▶ EXERCISE DESCRIPTION
With the pictures excluded, retype the records that follow exactly.

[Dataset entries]
*-*-*
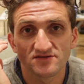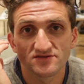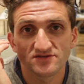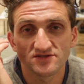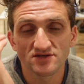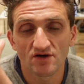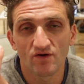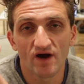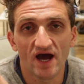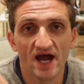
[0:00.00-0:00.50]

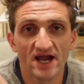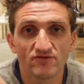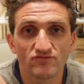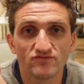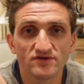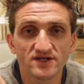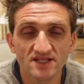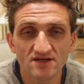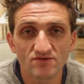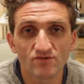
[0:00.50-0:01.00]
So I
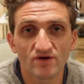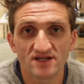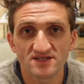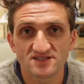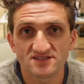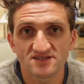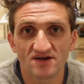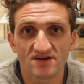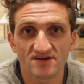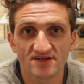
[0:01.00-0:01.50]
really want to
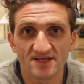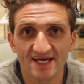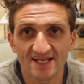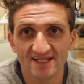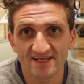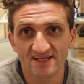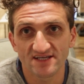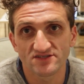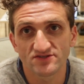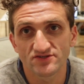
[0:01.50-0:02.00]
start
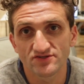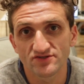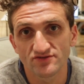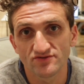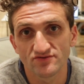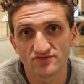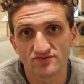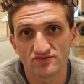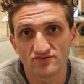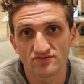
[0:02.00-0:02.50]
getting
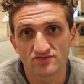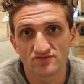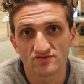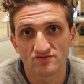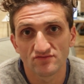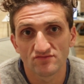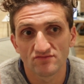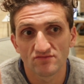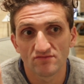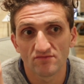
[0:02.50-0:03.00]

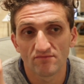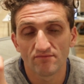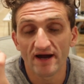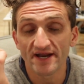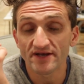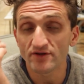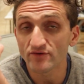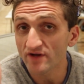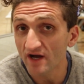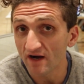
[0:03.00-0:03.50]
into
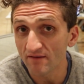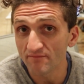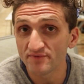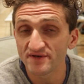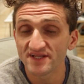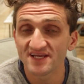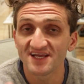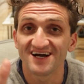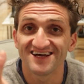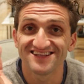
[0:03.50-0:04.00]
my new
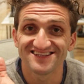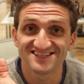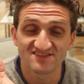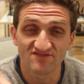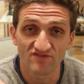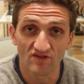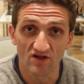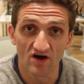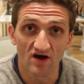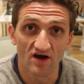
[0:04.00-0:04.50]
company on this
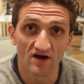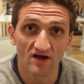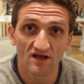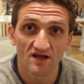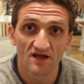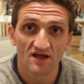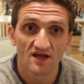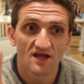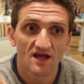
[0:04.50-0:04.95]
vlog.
*-*-*
▶ EXERCISE SOLUTION
[0:00.00-0:00.50]

[0:00.50-0:01.00]
So I
[0:01.00-0:01.50]
really want to
[0:01.50-0:02.00]
start
[0:02.00-0:02.50]
getting
[0:02.50-0:03.00]

[0:03.00-0:03.50]
into
[0:03.50-0:04.00]
my new
[0:04.00-0:04.50]
company on this
[0:04.50-0:04.95]
vlog.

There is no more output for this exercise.